Friday, July 6, 2007

On Ike

Jef Hall makes an interesting observation at the Fourth of July parades this week where he saw the Winnebago Co. GOP's celebrate the presidency of Dwight Eisenhower, a man who's farewell speech to the nation was clearly lost on the current administration's neocon foreign policy whiz kids.

One of the more interesting parts of that speech:
Our military organization today bears little relation to that known by any of my predecessors in peacetime, or indeed by the fighting men of World War II or Korea. Until the latest of our world conflicts, the United States had no armaments industry. American makers of plowshares could, with time and as required, make swords as well. But now we can no longer risk emergency improvisation of national defense; we have been compelled to create a permanent armaments industry of vast proportions...

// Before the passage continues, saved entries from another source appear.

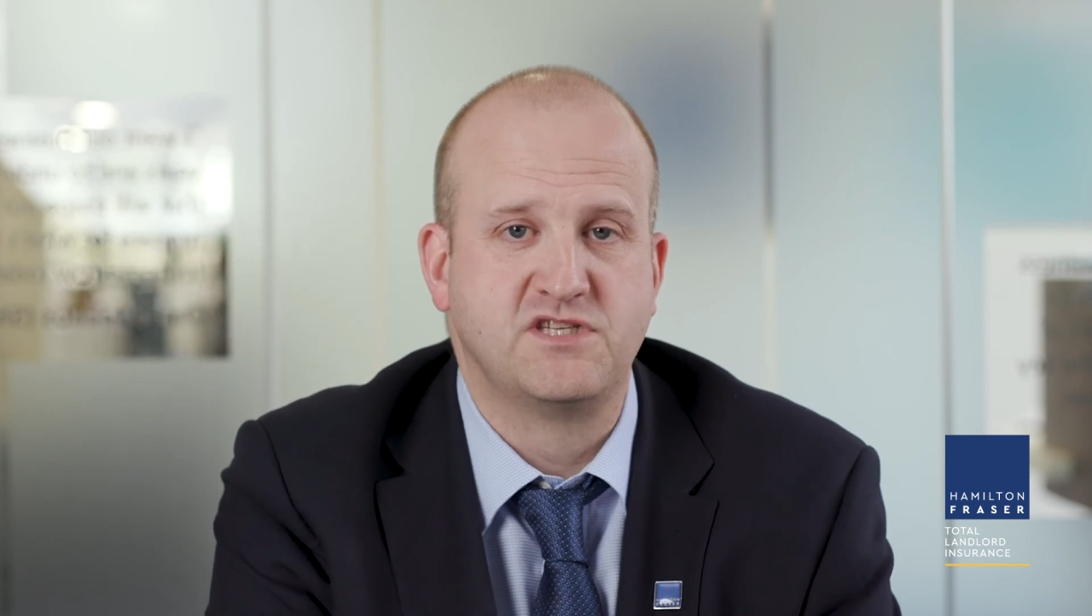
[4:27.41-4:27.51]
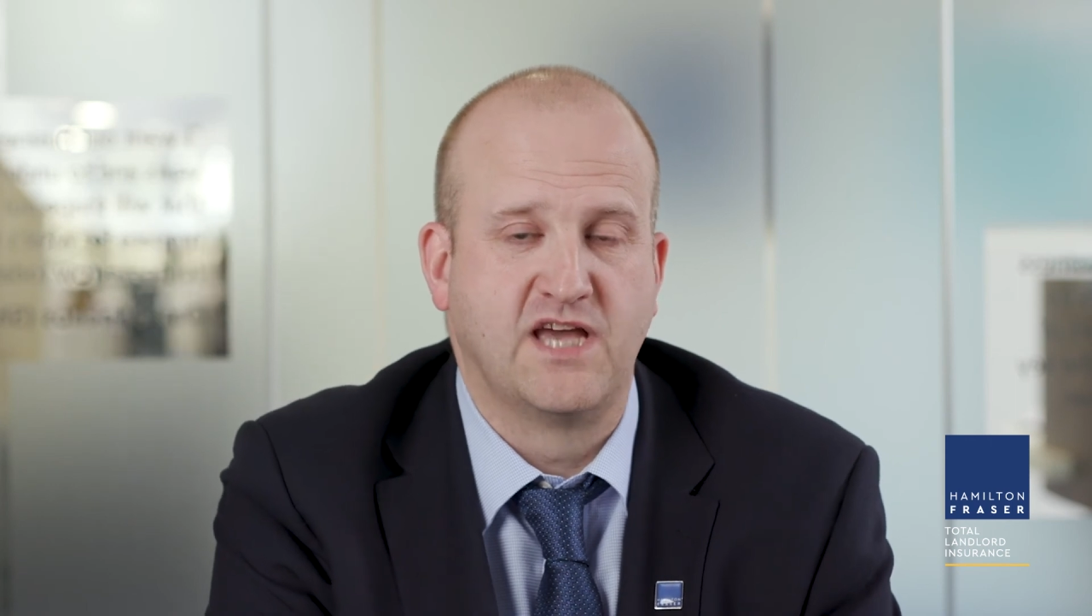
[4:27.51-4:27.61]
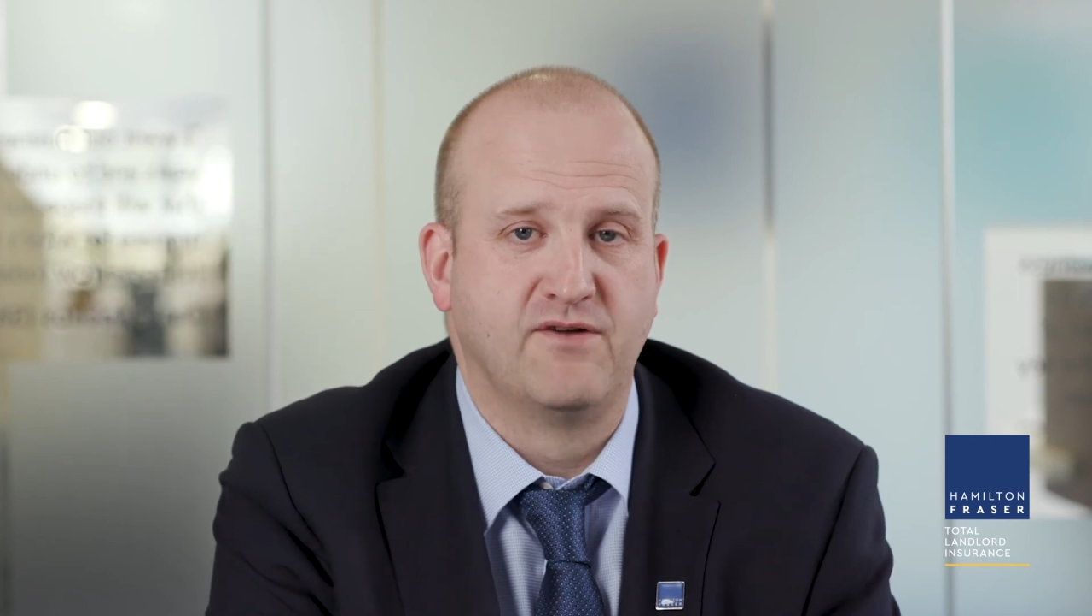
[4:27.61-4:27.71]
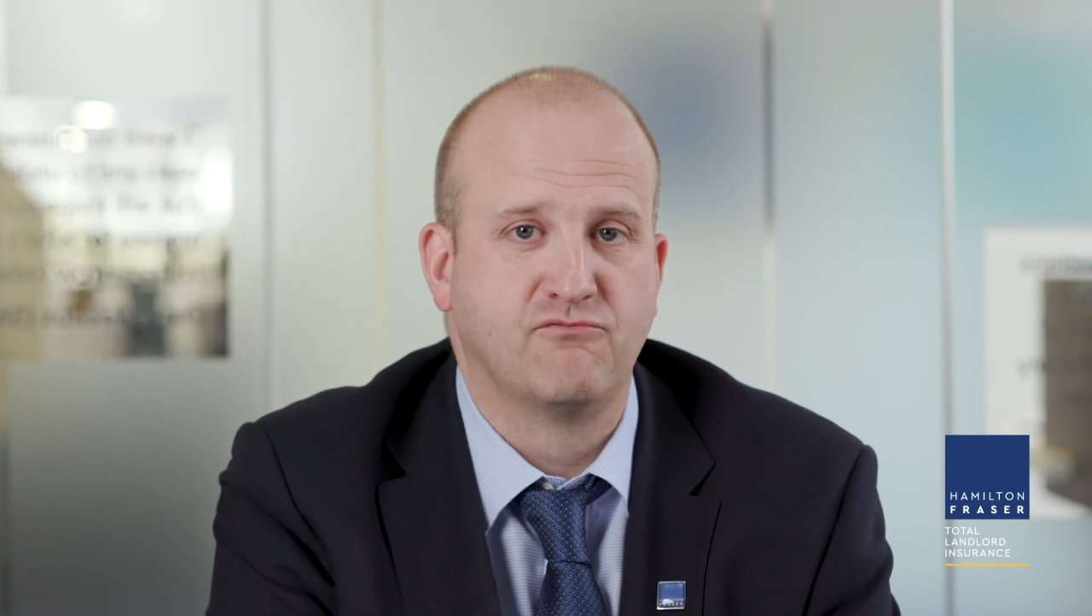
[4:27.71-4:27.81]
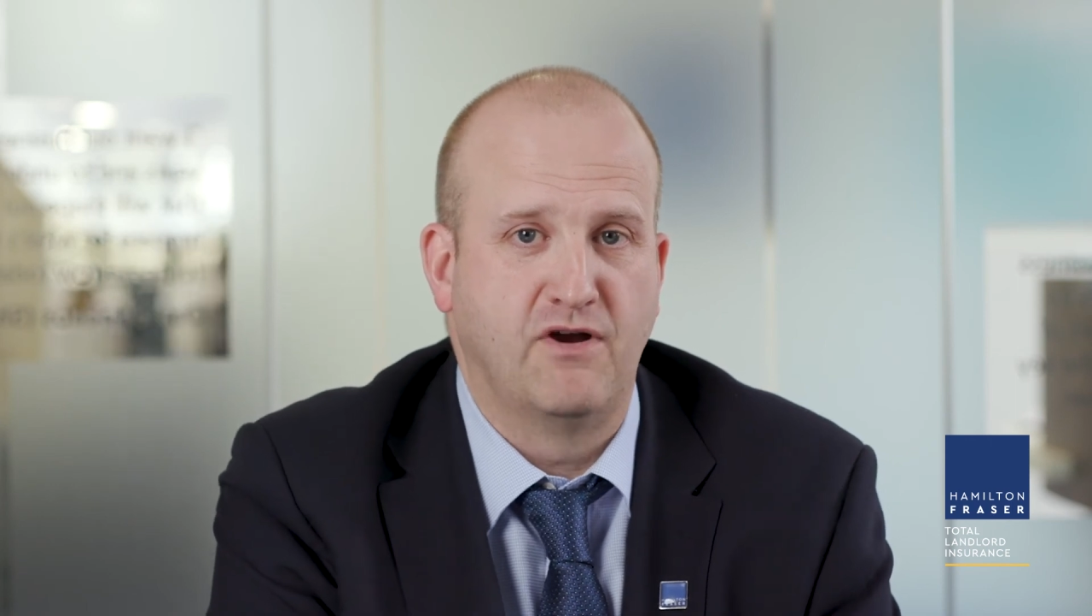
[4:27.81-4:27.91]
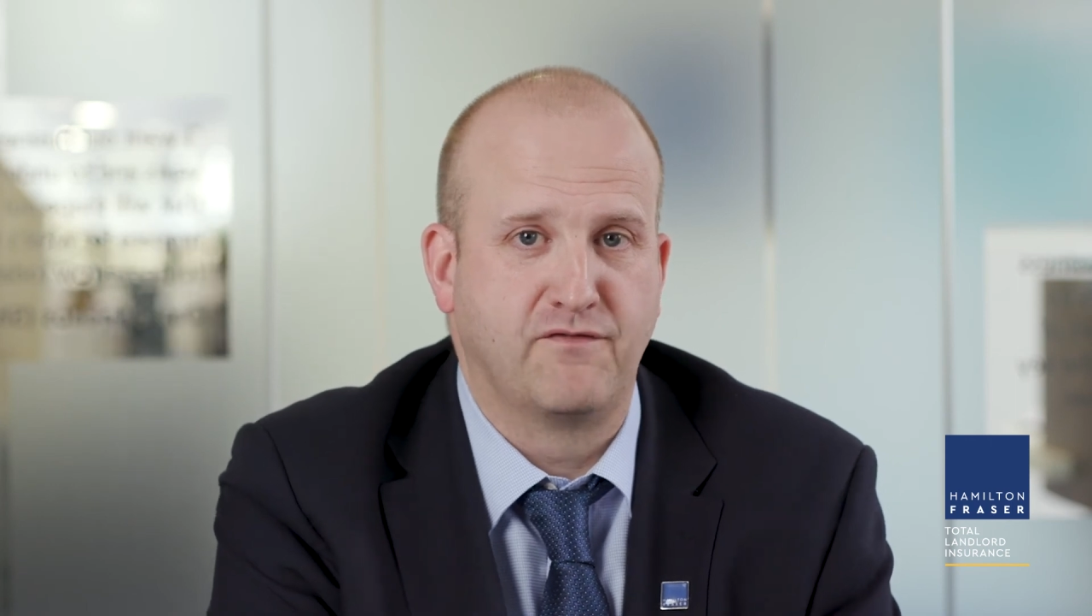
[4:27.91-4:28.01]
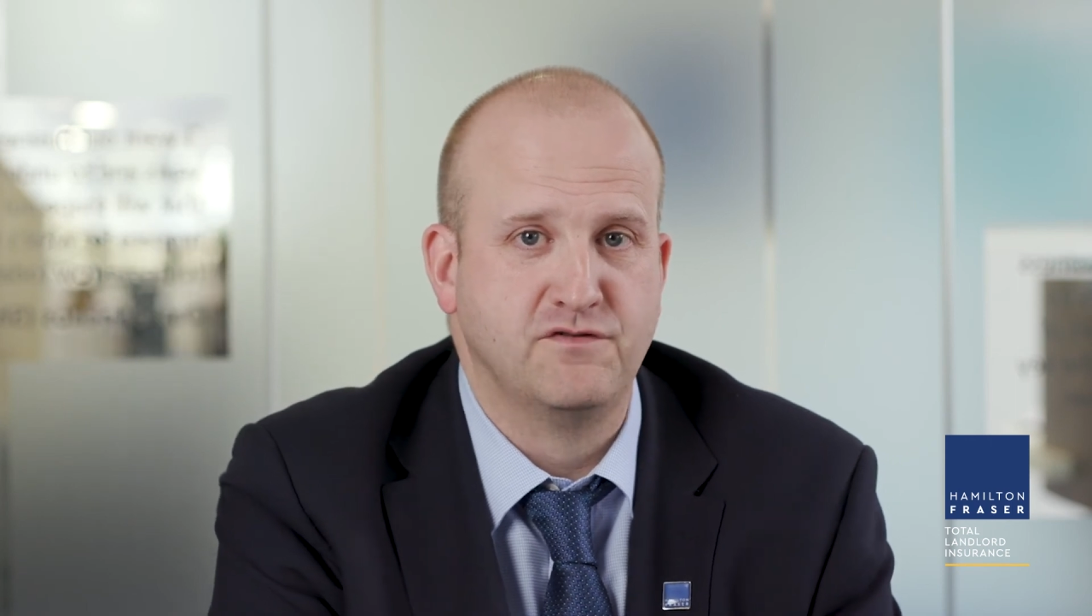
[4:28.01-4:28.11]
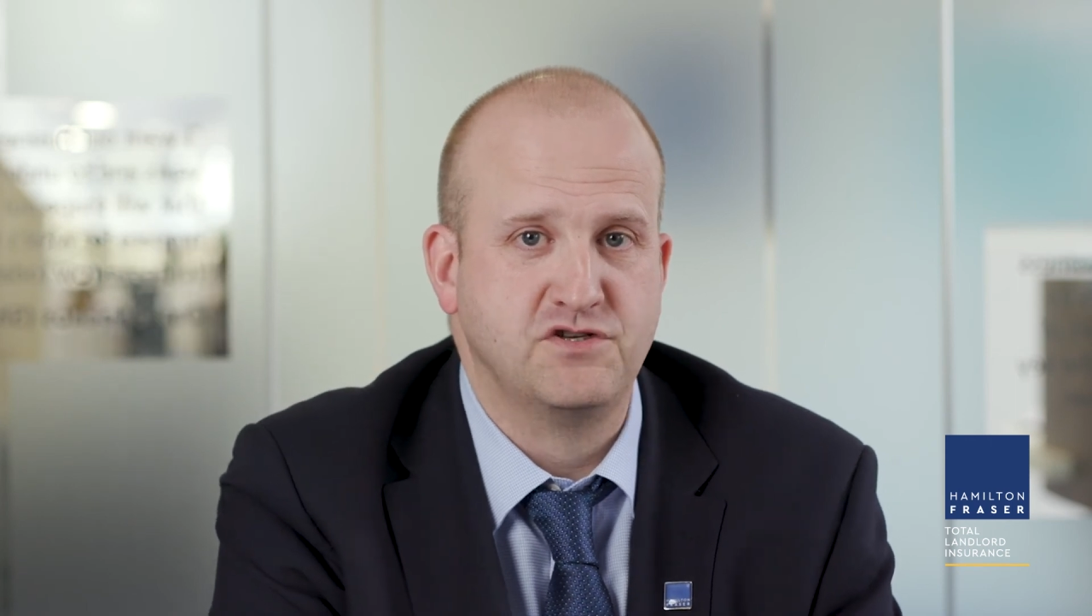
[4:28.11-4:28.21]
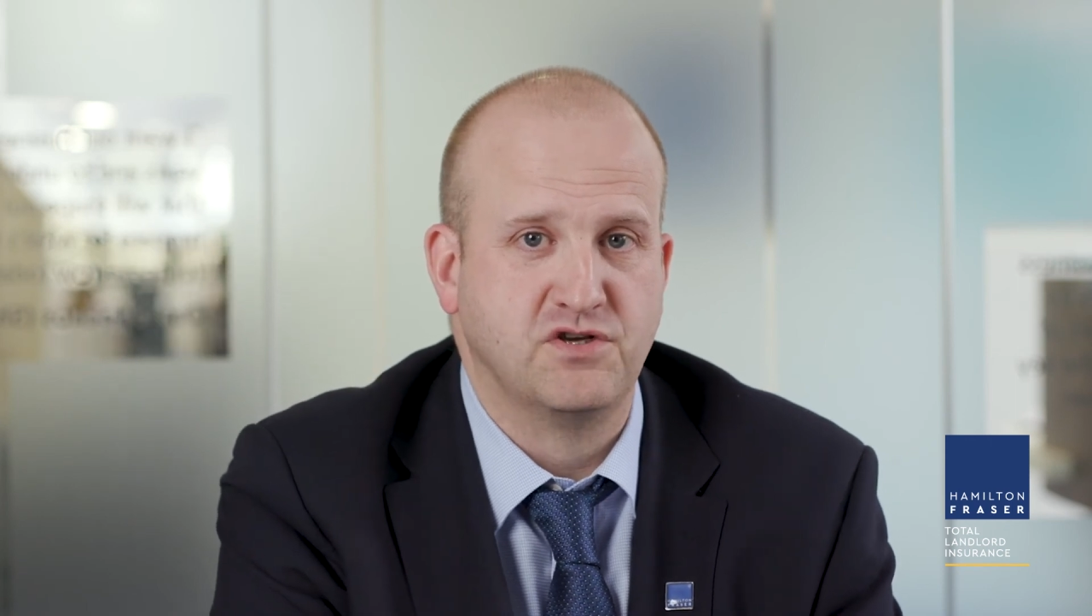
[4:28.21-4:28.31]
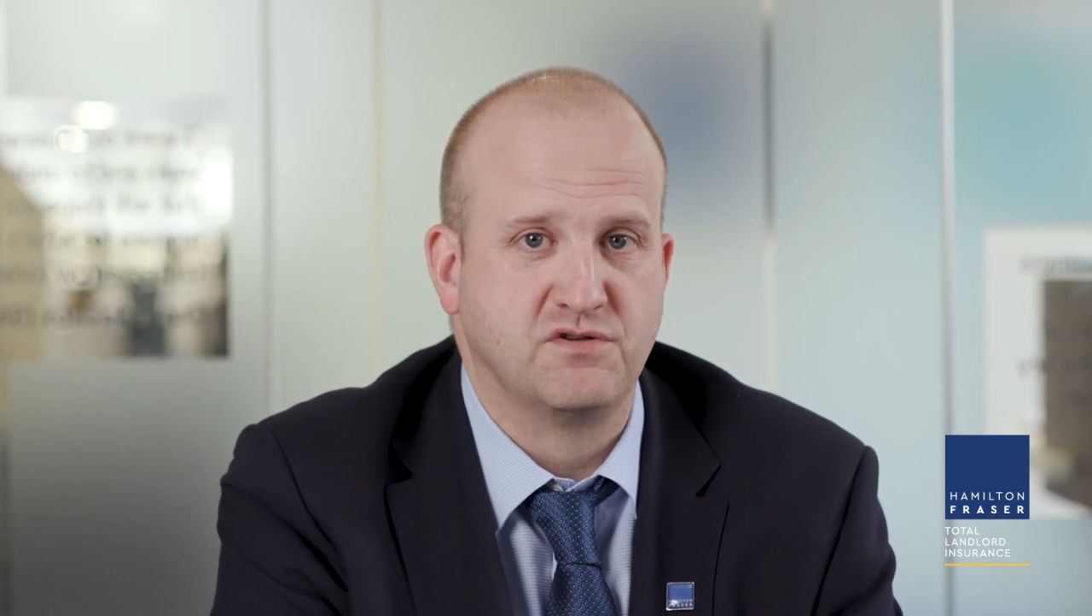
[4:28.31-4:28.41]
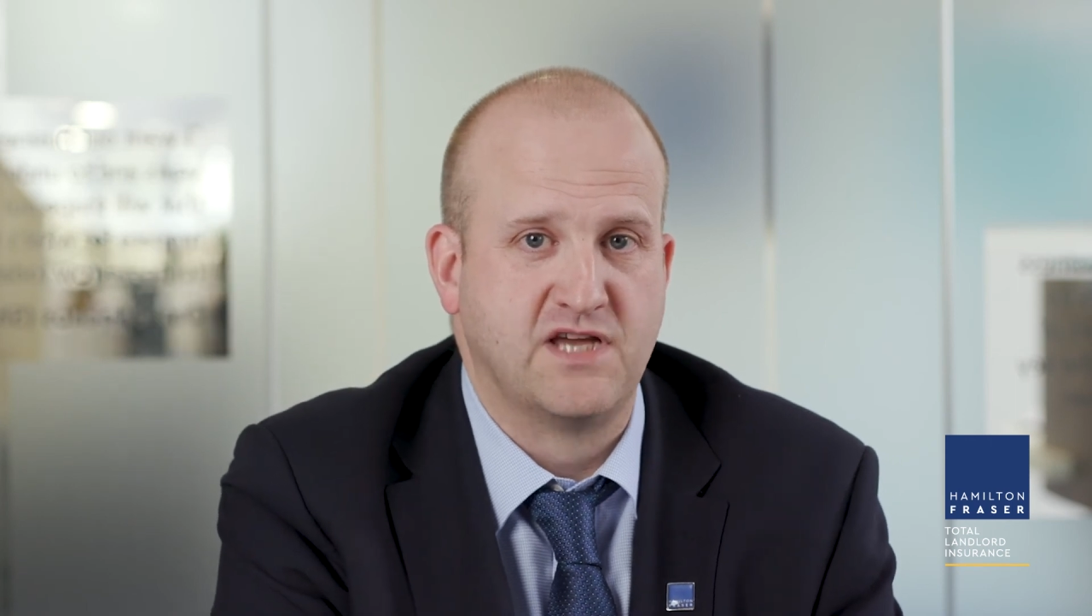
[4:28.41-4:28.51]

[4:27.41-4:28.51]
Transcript: tenant reference your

This conjunction of an immense military establishment and a large arms industry is new in the American experience. The total influence – economic, political, even spiritual – is felt in every city, every Statehouse, every office of the Federal government. We recognize the imperative need for this development. Yet we must not fail to comprehend its grave implications. Our toil, resources and livelihood are all involved; so is the very structure of our society.
(Emphases added)

Eisenhower was keenly aware of something that I don't think very many people in positions of authority have understood -- or at least have demonstrated publicly that they understand -- namely, that we as a nation have not addressed what the larger meaning of the development of the military-industrial complex is on our place in the world. Obviously a robust defense apparatus is useful -- and downright necessary for a country of the stature of the U.S. -- but Eisenhower was warning his country of the profound changes that could occur to a nation's character when this occurred. No president since Eisenhower has addressed this question, but Bush has so intertwined military objectives with good old-fashioned economic gain that whoever inherits the Oval Office next will have no choice but to put the U.S. through a national reckoning that asks some tough questions that most people have dodged for almost 50 years now.